Although about a high school student council election, Alexander Payne’s film is not your standard teen comedy. In fact it is not so much a teen comedy but rather an cannily-told chapter of the human comedy. Co-written by Payne with Jim Taylor and based on a novel by Tom Perrotta it is distinguished by its sharp dialogue, satirical zest and its well-developed central characters played beautifully by Matthew Broderick and Reese Witherspoon.
Broderick, who made his name in one of the best-loved of those standard-setting teen comedies, Ferris Bueller’s Day Off (1986), segues perfectly to his characteristic adult persona as Jim McAllister, an earnest but rather ineffectual teacher at a high school in suburban Omaha who decides to take down little Miss Over-Achiever, Tracy Flick (Witherspoon) who is running unopposed for School President. He does so because a) she is so over-weeningly ambitious and b) she was involved in a affair with his best friend (Mark Harelik), a fellow teacher who consequently lost his job and wife as a result. Mr M sets up sports jock and popular rich kid Paul Metzler (Chris Klein) to run against her but in a twist, Paul's lesbian adopted sister, Tammy (Jessica Campbell) decides to stand as well.
Certainly the characters are staples of the teen comedy but Election is really about the adults and in particular the difficulties of navigating the interface between morality and ethics, a theme explicitly referred to a number of times. Tracy Flick, dominated by an ambitious mother, is one of those people who despite her apparent maturity never had a real childhood.
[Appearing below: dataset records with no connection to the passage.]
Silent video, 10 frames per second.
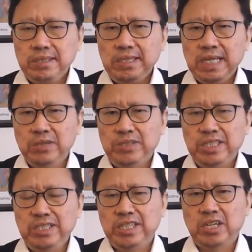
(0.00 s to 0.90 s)
还有
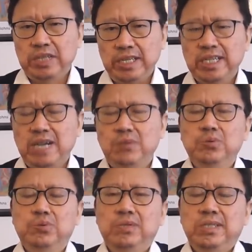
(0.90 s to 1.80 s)
经济搞得一塌糊
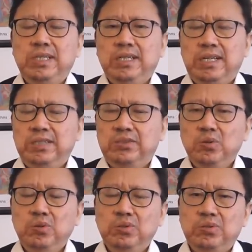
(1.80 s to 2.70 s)
涂。而
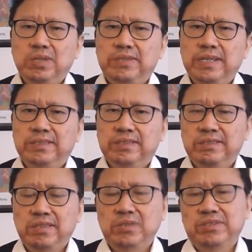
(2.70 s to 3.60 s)
中共这个自
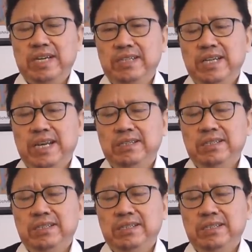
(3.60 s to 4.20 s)
赵紫阳以来，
Witherspoon does a marvellous job of making her a neurotically pert, flintily-obsessive and ultimately lonely character who will eventually inflict her frustrations on the world. Unlikeable as she is her apparently nice guy opponent, Mr M. is however also morally compromised. Broderick is eminently suited to his role but all the cast, however, fulfill their parts handsomely.
Shot in a functioning high school in Payne's home state of Omaha there is a nice sense of unforced realism to the story and characters. Not well-enough known Election is a film which well exceeds its genre form.